YOUR INSTRUCTIONS
Only the lines from the one that contains "the right to" through the last line of the data below should be duplicated, exactly and without pictures.

BEGIN SUPPLIED MATERIAL

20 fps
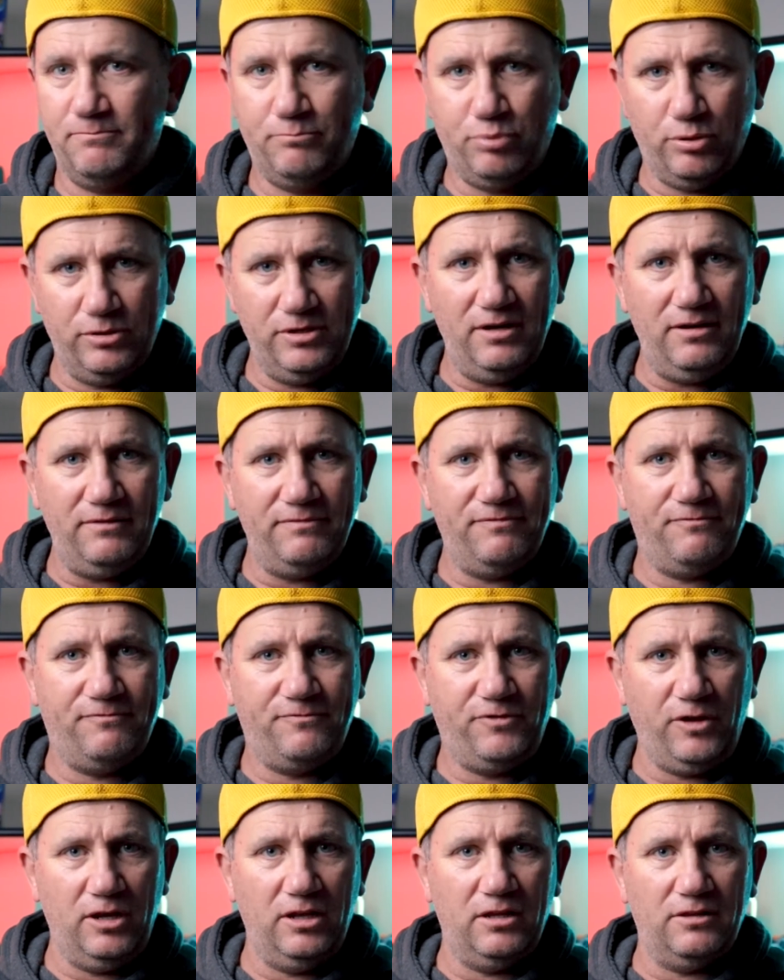putting a
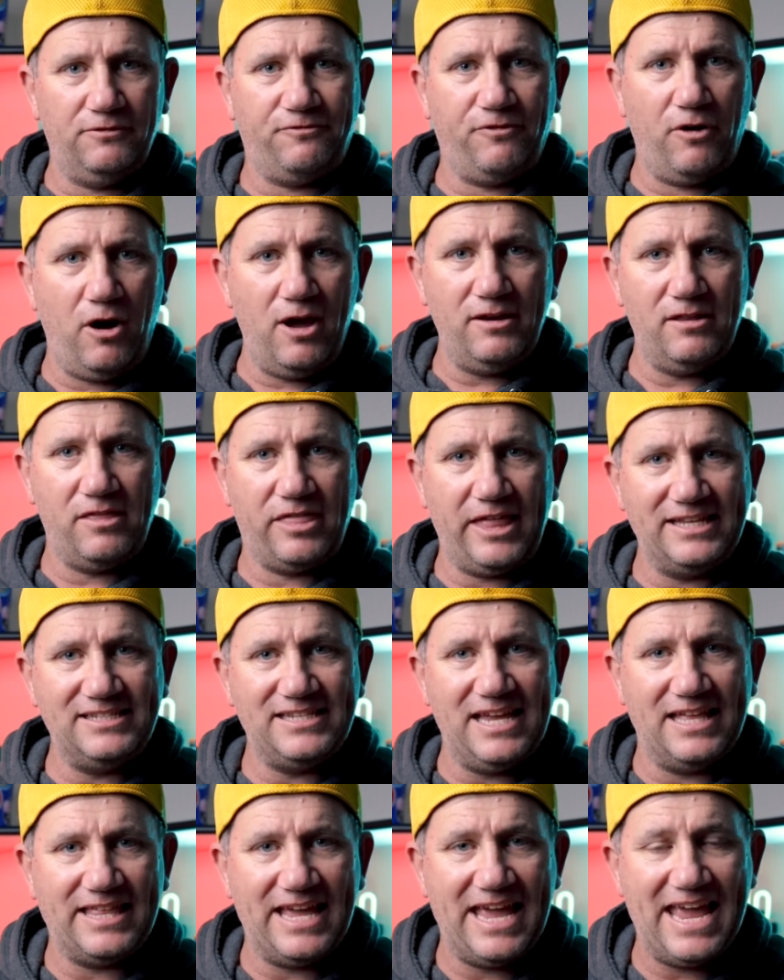few little fighting things
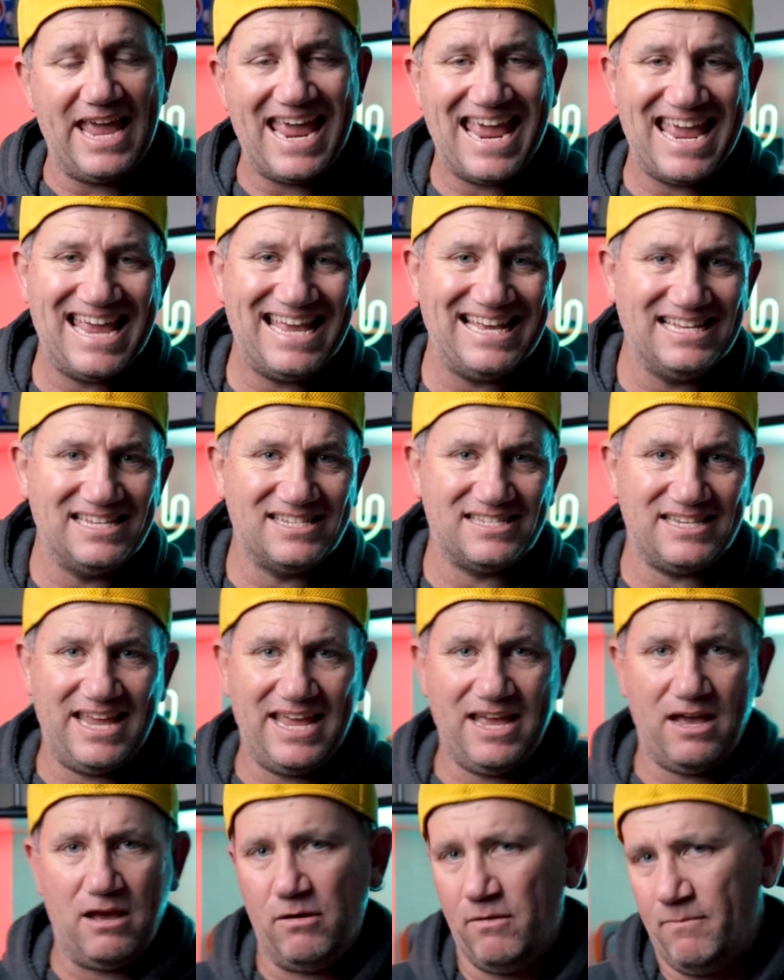out there. He is
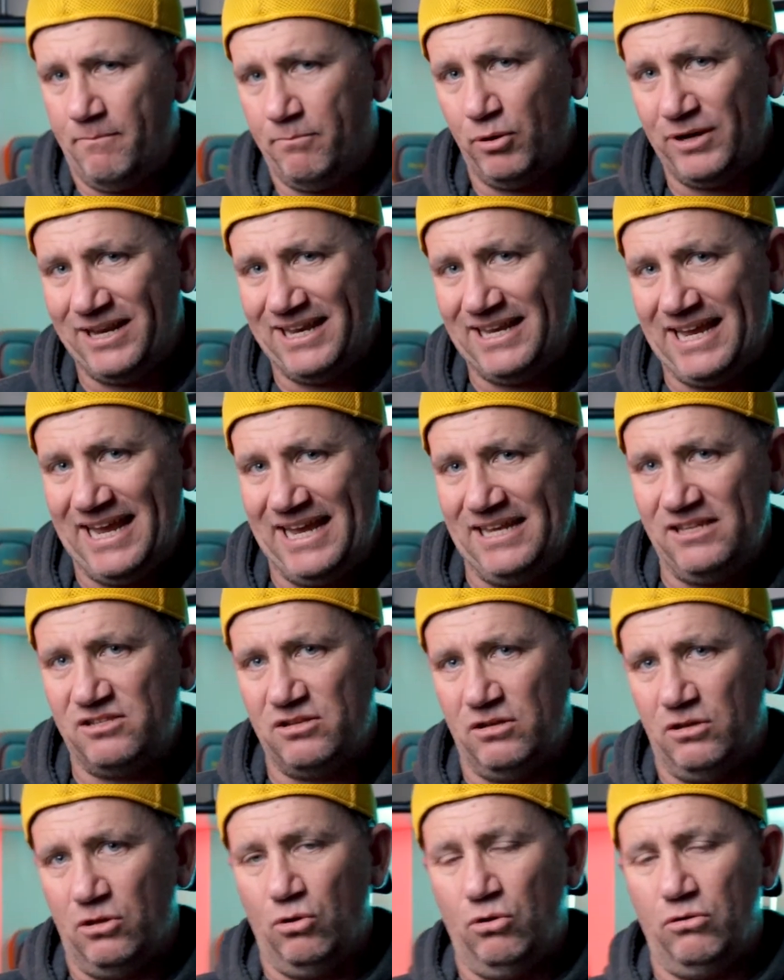now putting
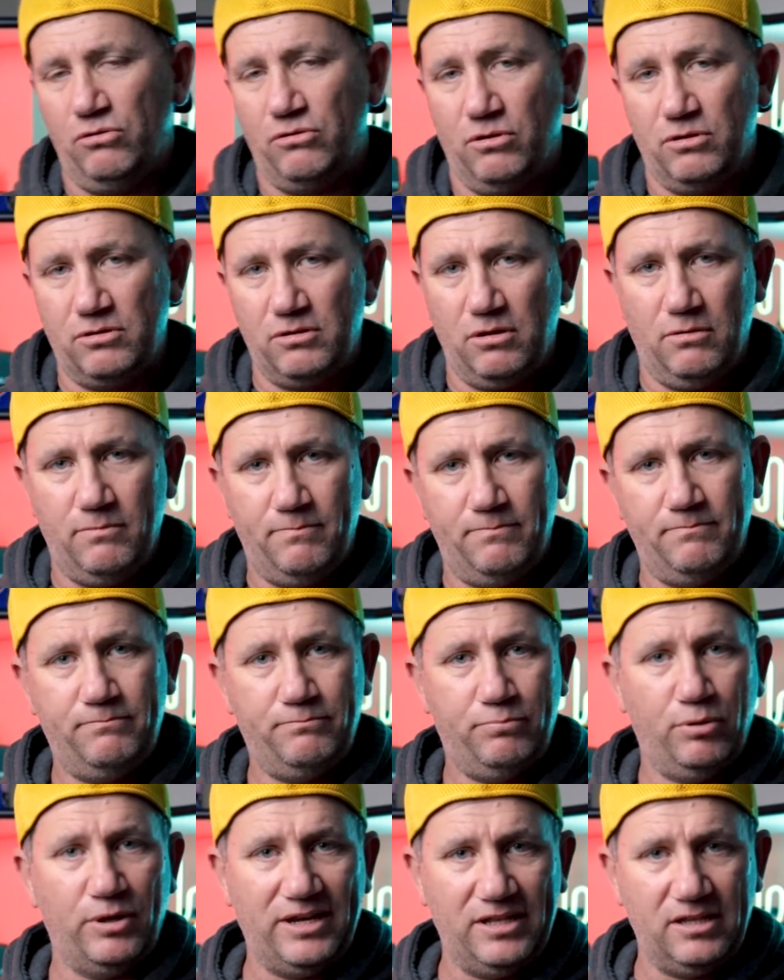into law or
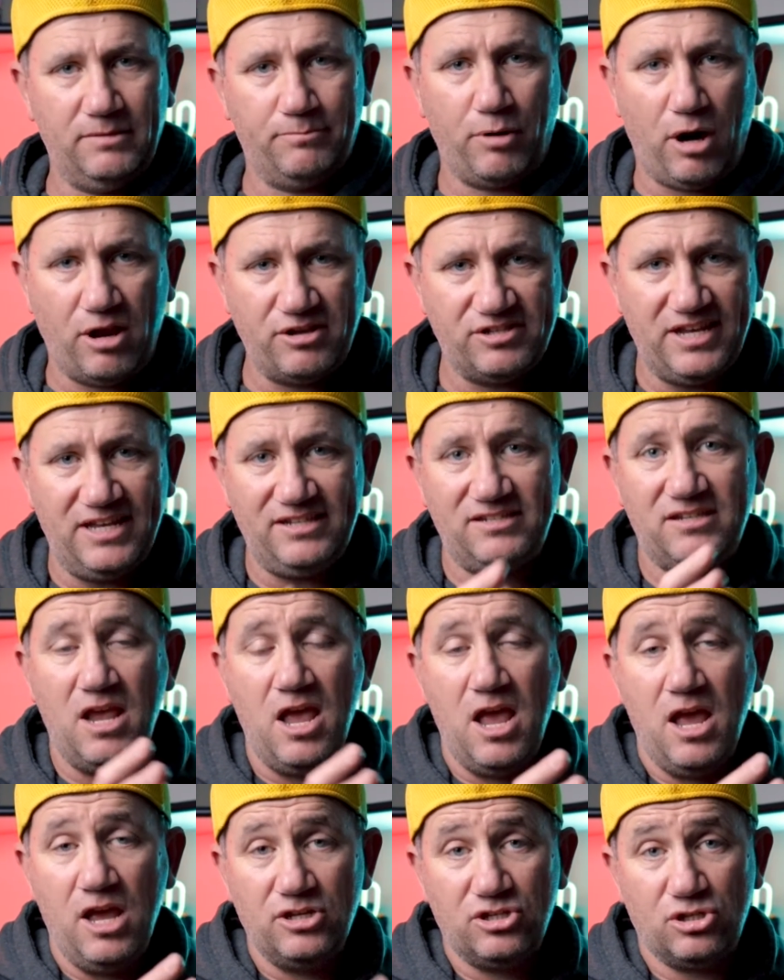putting in the process
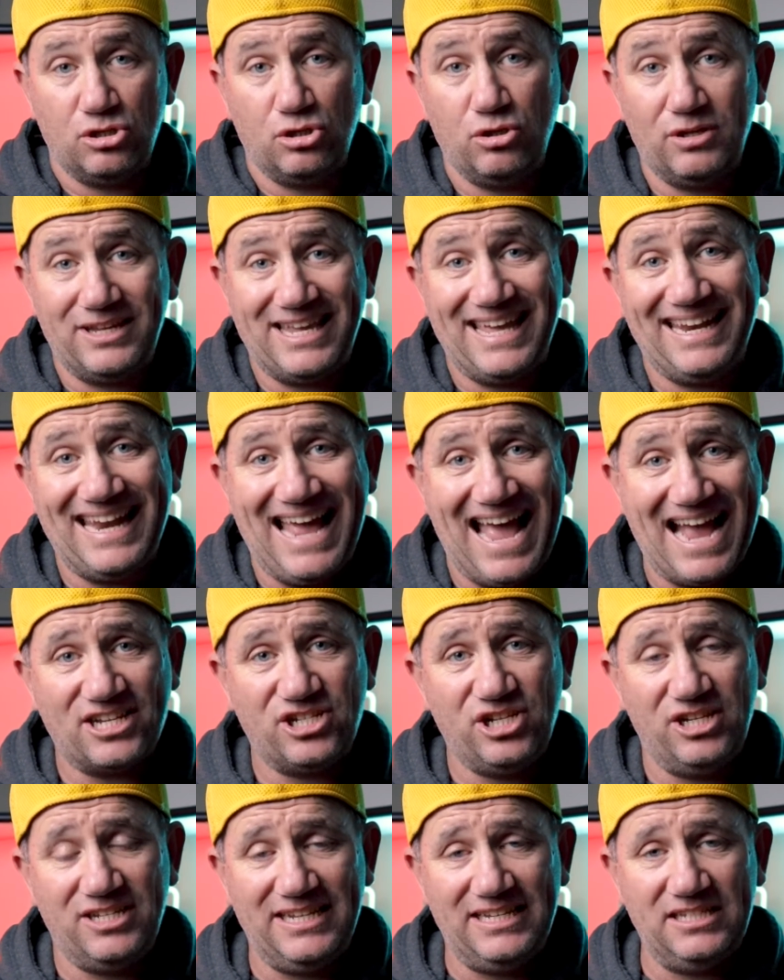to get it
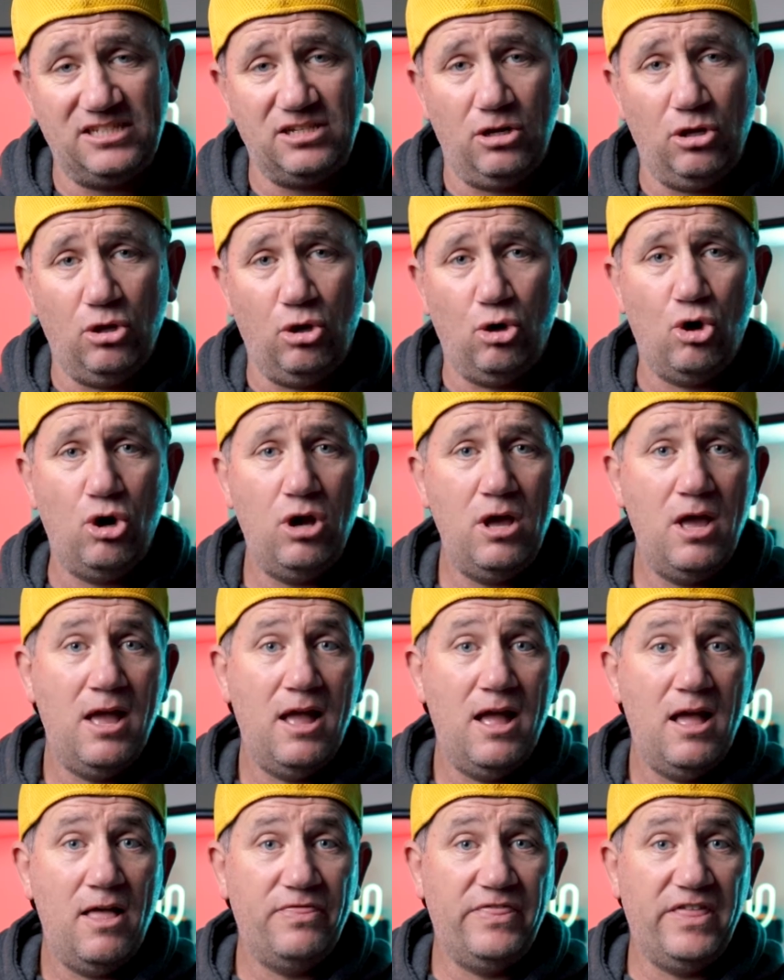actioned into law,
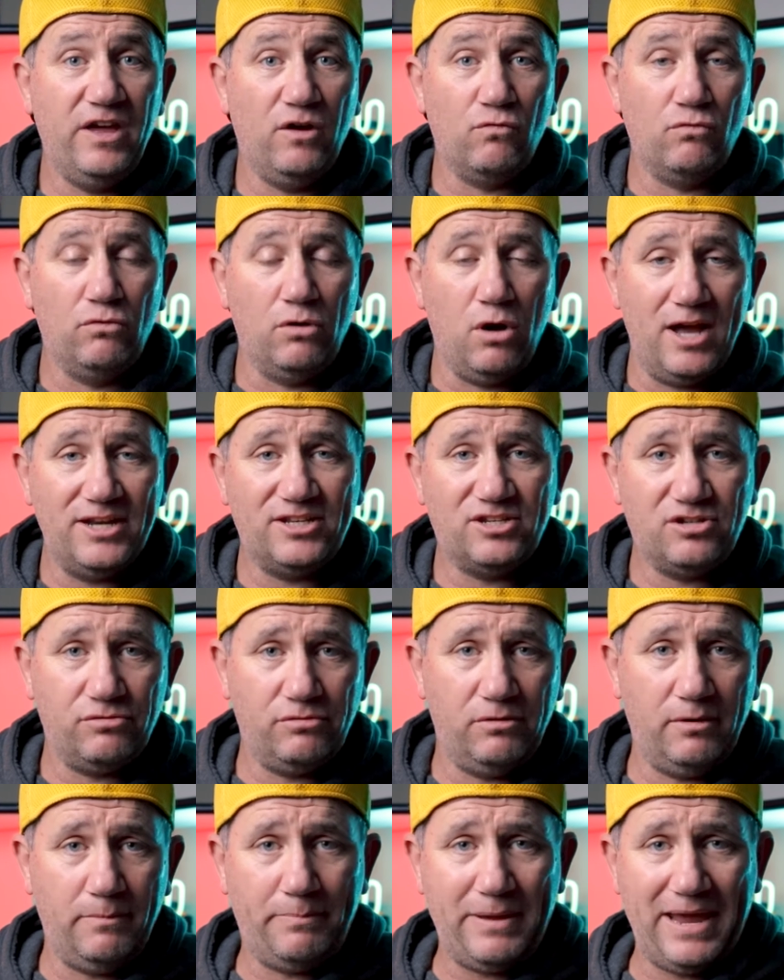the right to
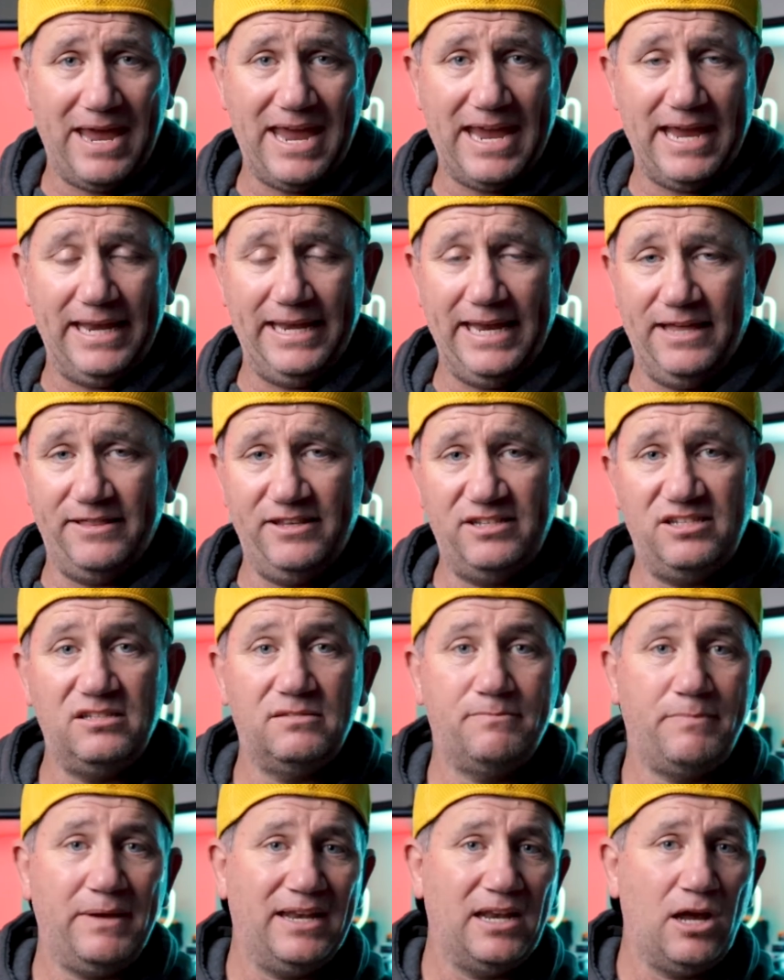repair. Now, this
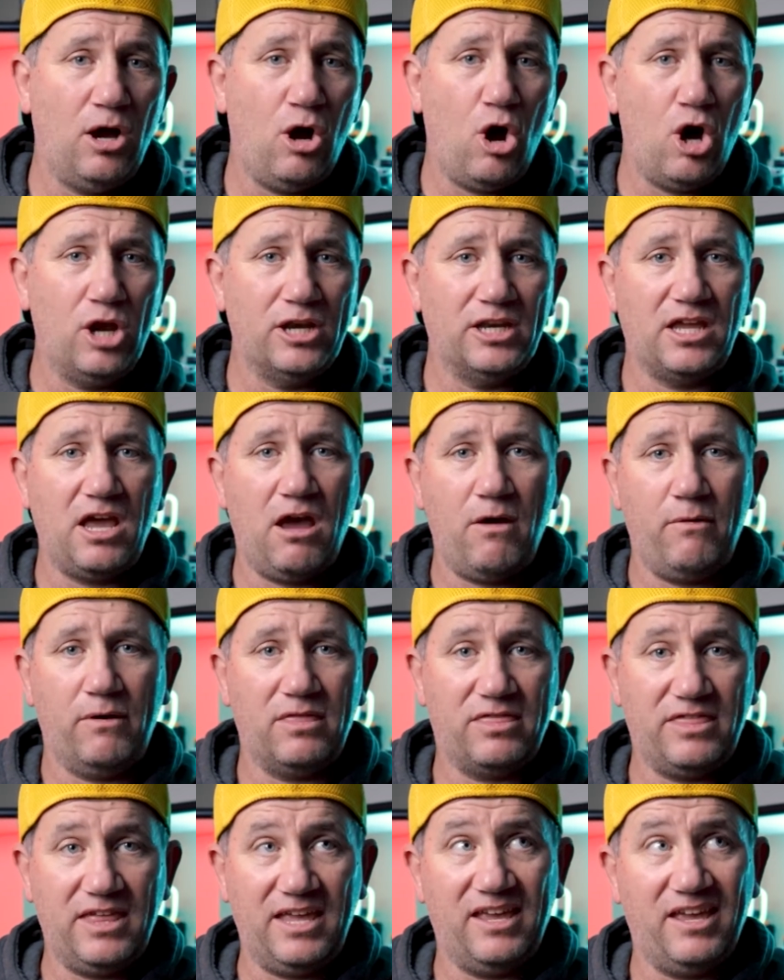has been an
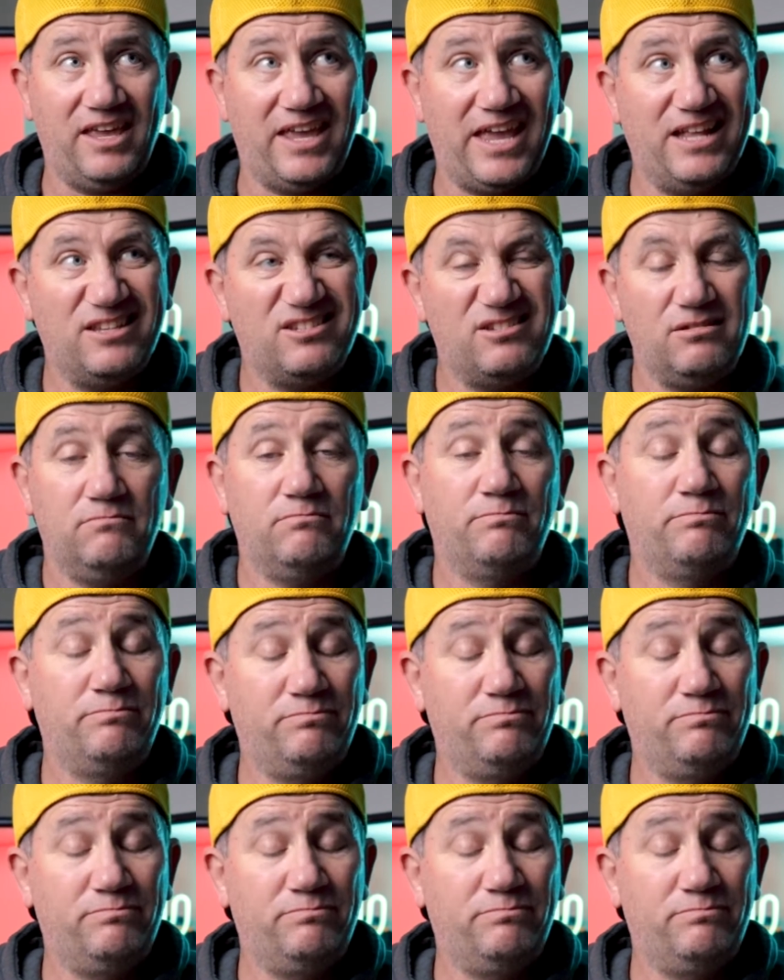ongoing thing against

END SUPPLIED MATERIAL

OUTPUT OF THE TASK
the right to
repair. Now, this
has been an
ongoing thing against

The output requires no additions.